* U.S. stocks edge up on Amazon, Microsoft lift
* Dollar hits highest since Jan. 11
* Sterling hits lowest since March 1 as Britain’s economy slows (Updates with close of European markets)
By Chuck Mikolajczak
NEW YORK, April 27 (Reuters) - A gauge of world stocks advanced on Friday, buoyed by gains in Amazon, as Treasury yields dipped for a second straight day on strong data on U.S. economic growth, but investors shrugged off news of progress on a peace agreement on the Korean peninsula.
U.S. stocks were little changed, as gains in Amazon , up 4.24 percent, and Microsoft, up 1.05 percent, after their quarterly earnings were offset by a 0.96 percent drop in the energy sector.
Energy was pulled lower by a 3.56 percent drop in Exxon Mobil Corp after the world’s largest publicly traded oil producer posted lower-than-expected quarterly results.
U.S. stocks had rallied on Thursday, with each of the major Wall Street indexes climbing more than 1 percent and tech shares posting strong gains. Still, the S&P 500 was on track for a modest weekly decline.
“The lack of follow-through is pretty telling, ... (showing) that volatility is not over,” said Tim Ghriskey, Chief Investment Strategist at Inverness Counsel in New York.
“It’s been a great earnings season but the larger issues are out there; the big elephant in the room is the Fed, especially if we see some inflation numbers next week.”
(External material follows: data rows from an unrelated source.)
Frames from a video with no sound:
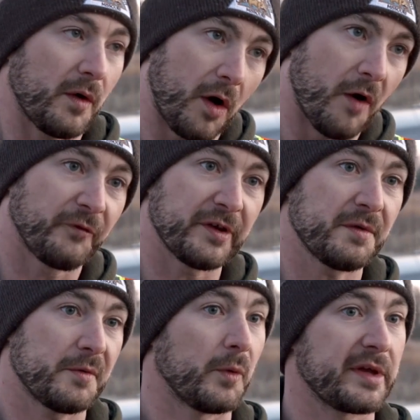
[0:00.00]
hopefully
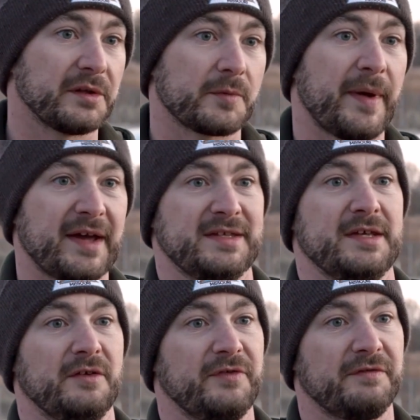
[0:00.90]
we could look back
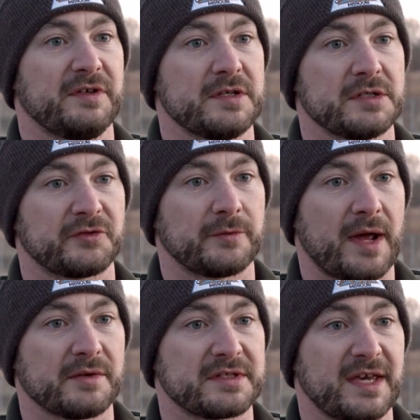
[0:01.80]
10 or 15 years from
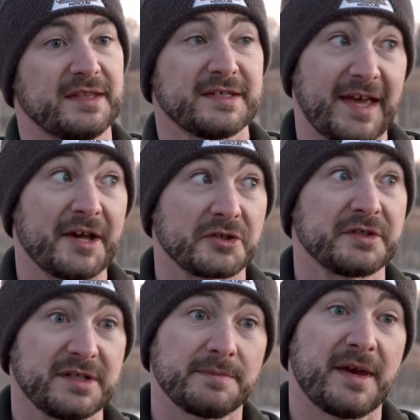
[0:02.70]
now and say, this
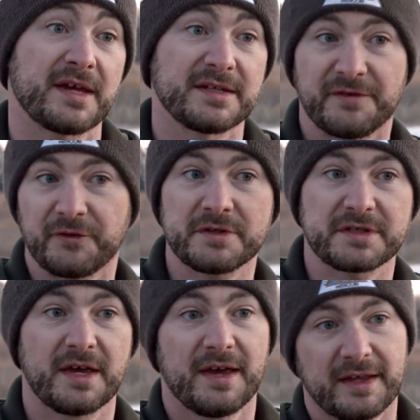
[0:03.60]
actually did make a
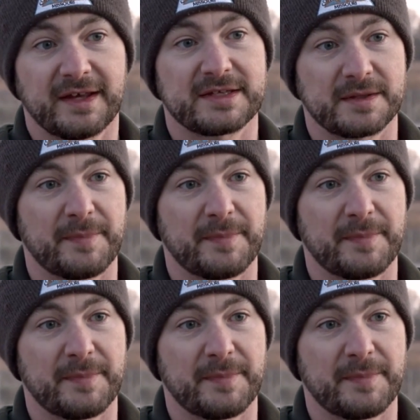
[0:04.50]
difference. That's the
The Federal Reserve is scheduled to hold a two-day meeting next week, with an announcement on U.S. monetary policy expected on May 2. Traders currently see only a 6.9 percent chance of a 0.25 percentage point interest rate hike, according to Thomson Reuters data.
The Dow Jones Industrial Average fell 6.43 points, or 0.03 percent, to 24,315.91, the S&P 500 gained 3.12 points, or 0.12 percent, to 2,670.06 and the Nasdaq Composite dropped 1.85 points, or 0.03 percent, to 7,116.83.
European shares closed Friday’s session with a slight advance, lifted by results from Spanish banks and a bounce in technology shares to secure their fifth straight weekly climb.
The pan-European FTSEurofirst 300 index rose 0.24 percent and MSCI’s gauge of stocks across the globe gained 0.25 percent.
Yields on benchmark 10-year U.S. Treasury debt fell for a second straight day after hitting a four-year high this week.
Ten-year notes last rose 8/32 in price to yield 2.9624 percent, from 2.99 percent late on Thursday.
But the margin between U.S. shorter-dated Treasury yields and longer-dated ones shrank as a smaller-than-expected decline in U.S. economic growth in the first quarter renewed bets the Fed, the U.S. central bank, would stick to its rate-hike campaign to keep inflation in check.
Growth in the U.S. economy slowed in the first quarter to a 2.3 percent annual rate as consumer spending grew at its weakest pace in nearly five years, but the setback is likely temporary.
The dollar held steady after the data, putting it on track for its strongest week since November 2016. The solid week has lifted the currency to its highest since Jan. 11.
The dollar index rose 0.13 percent, with the euro up 0.02 percent to $1.2104.
Sterling slumped to its lowest since March 1 against the dollar. Data showed Britain’s economy slowed much more sharply than expected in the first quarter of 2018, slashing market expectations of a Bank of England rate hike in May.
Sterling was last trading at $1.3773, down 1.01 percent on the day.
The South Korean won strengthened after the leaders of North and South Korea embraced on Friday and pledged to work for the “complete denuclearisation of the Korean peninsula.” Last year North Korea launched intercontinental ballistic missiles on July 4 and 28 and Nov. 29.
“There’s a long way to go and we’ve seen it coming for a while so it’s not that much new news there,” said Ghriskey.
The won strengthened 0.92 percent versus the greenback at 1,068.69 per dollar.